### To do
Output exactly the lines below from the one containing "[0:04.00-0:05.00]" to the last line, both included. Omit pictures.

### Supplied material
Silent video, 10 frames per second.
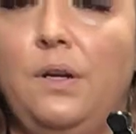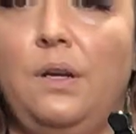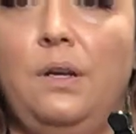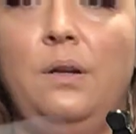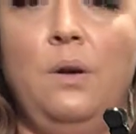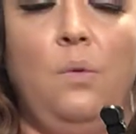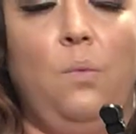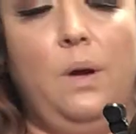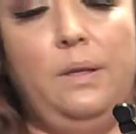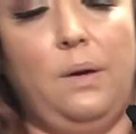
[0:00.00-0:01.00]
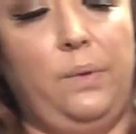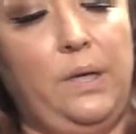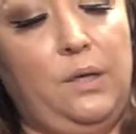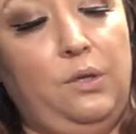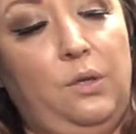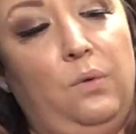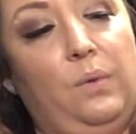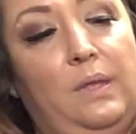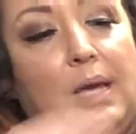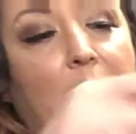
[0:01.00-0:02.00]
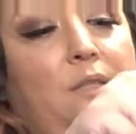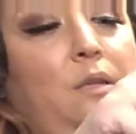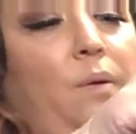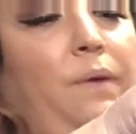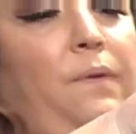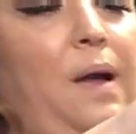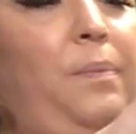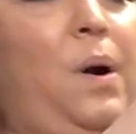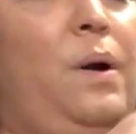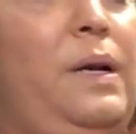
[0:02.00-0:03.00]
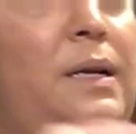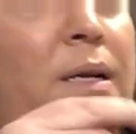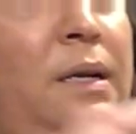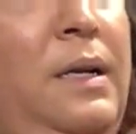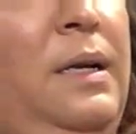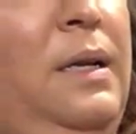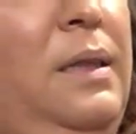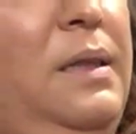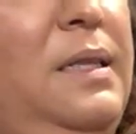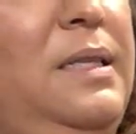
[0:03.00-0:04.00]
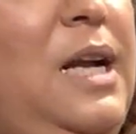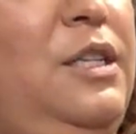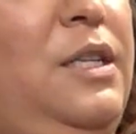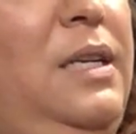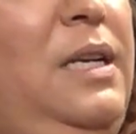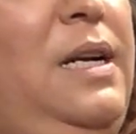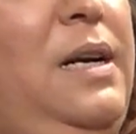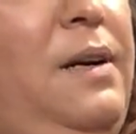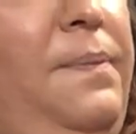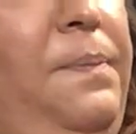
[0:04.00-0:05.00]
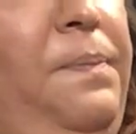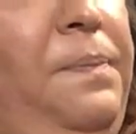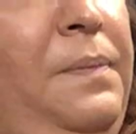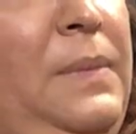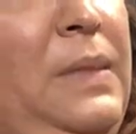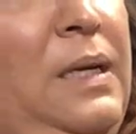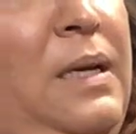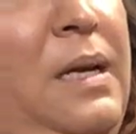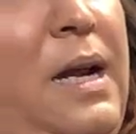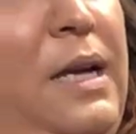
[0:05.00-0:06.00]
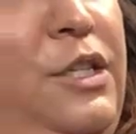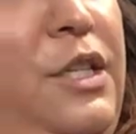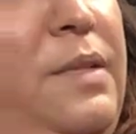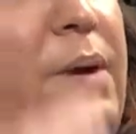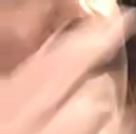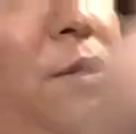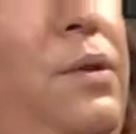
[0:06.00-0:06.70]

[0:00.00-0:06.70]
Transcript: a good one that we can do with that. So if I parted this section here, and she's about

### Result
[0:04.00-0:05.00]
[0:05.00-0:06.00]
[0:06.00-0:06.70]

[0:00.00-0:06.70]
Transcript: a good one that we can do with that. So if I parted this section here, and she's about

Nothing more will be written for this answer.